■ GOAL OF THE EXERCISE
Return each line of the listing that contains the string "frames".

■ DATASET EXTRACT
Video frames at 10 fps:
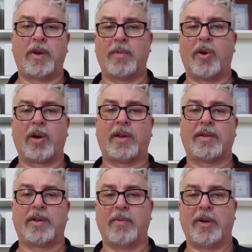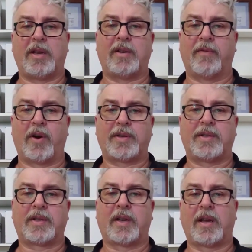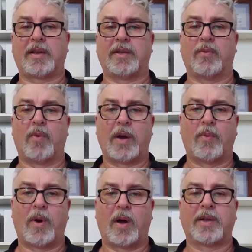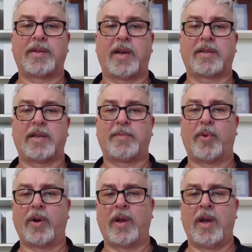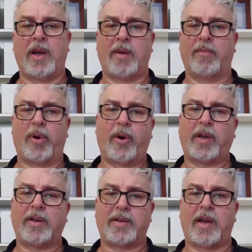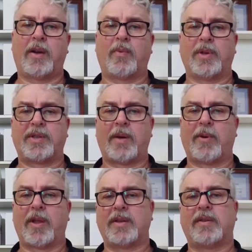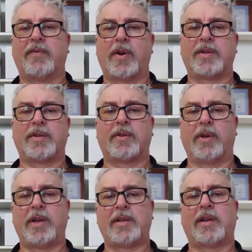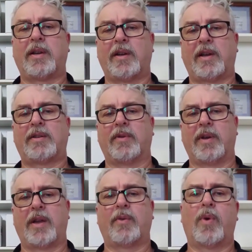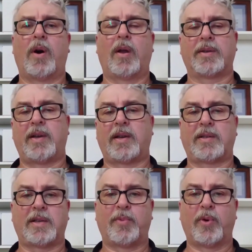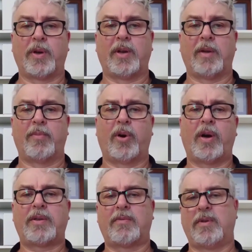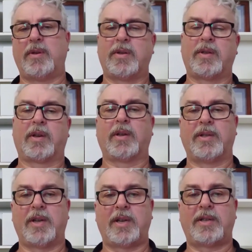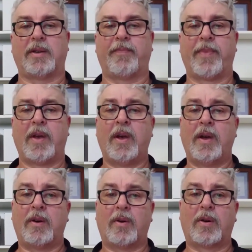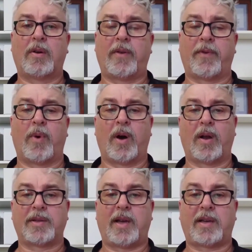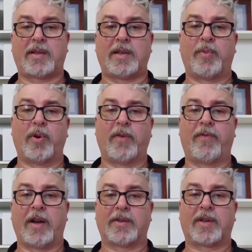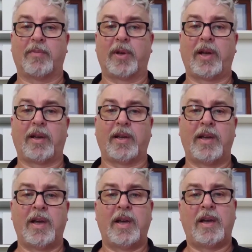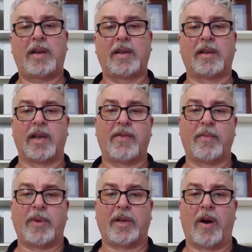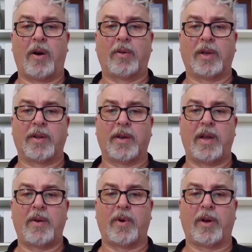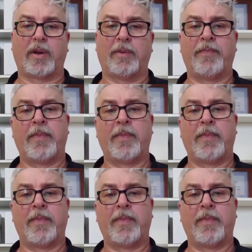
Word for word: or you might get too many devices connected to one wireless access point and bog it down when some of those devices could easily connect to another wireless access point nearby to reduce the congestion or if a wireless access point fails completely, it can leave a big hole in the network.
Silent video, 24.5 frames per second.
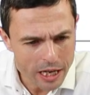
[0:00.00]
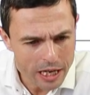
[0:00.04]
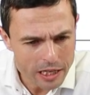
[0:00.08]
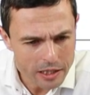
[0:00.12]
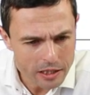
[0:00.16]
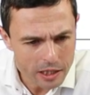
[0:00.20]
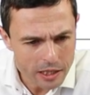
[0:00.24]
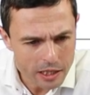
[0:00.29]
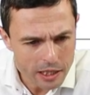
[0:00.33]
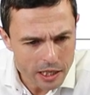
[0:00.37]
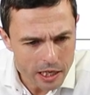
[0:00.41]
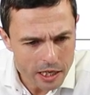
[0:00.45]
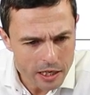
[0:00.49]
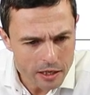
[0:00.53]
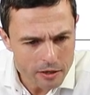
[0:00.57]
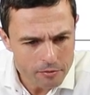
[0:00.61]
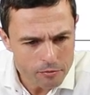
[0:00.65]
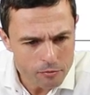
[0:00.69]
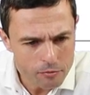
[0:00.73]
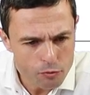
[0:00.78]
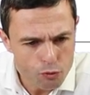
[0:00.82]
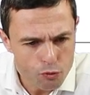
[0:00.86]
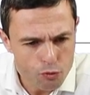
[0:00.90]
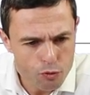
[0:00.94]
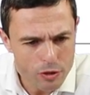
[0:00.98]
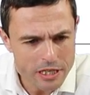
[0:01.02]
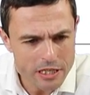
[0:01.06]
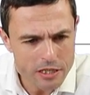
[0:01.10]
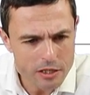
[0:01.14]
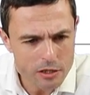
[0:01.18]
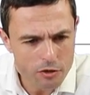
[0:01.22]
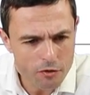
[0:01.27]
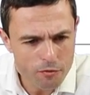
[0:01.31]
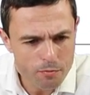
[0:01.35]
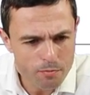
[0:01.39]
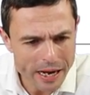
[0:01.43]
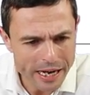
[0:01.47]
handling here, risk
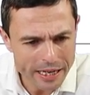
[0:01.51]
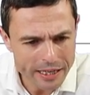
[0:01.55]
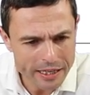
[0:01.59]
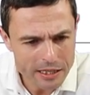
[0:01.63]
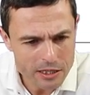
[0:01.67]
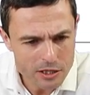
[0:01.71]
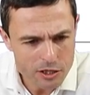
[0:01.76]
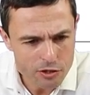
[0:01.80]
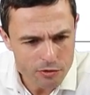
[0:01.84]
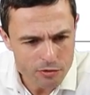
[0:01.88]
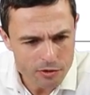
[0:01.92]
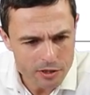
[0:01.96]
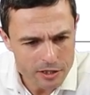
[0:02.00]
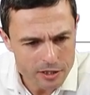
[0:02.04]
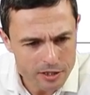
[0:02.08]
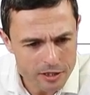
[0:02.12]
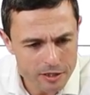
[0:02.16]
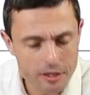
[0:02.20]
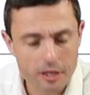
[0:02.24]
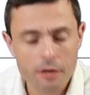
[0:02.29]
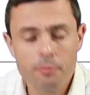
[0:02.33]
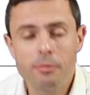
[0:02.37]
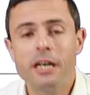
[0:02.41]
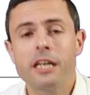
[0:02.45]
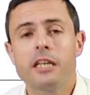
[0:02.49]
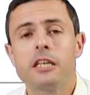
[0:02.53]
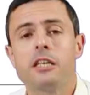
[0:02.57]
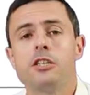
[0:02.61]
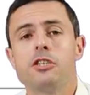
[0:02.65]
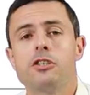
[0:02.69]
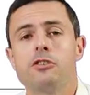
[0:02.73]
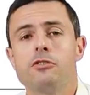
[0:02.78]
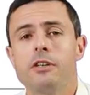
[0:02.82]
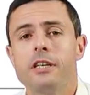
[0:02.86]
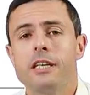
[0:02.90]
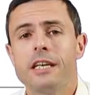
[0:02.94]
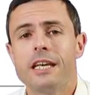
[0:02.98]
of back injuries. A back
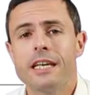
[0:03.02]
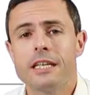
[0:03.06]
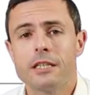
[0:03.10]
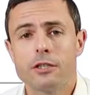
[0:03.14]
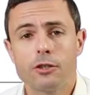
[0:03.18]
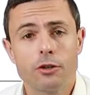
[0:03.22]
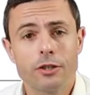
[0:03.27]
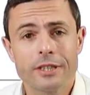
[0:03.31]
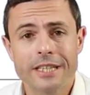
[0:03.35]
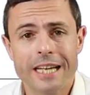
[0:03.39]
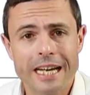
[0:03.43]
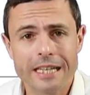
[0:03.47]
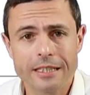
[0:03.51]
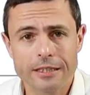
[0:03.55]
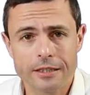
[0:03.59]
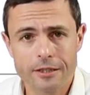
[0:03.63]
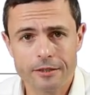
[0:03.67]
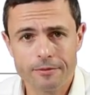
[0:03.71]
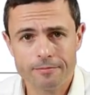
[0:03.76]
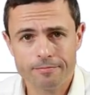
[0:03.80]
injury is not a hazard.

■ TASK RESULT
Video frames at 10 fps:
Silent video, 24.5 frames per second.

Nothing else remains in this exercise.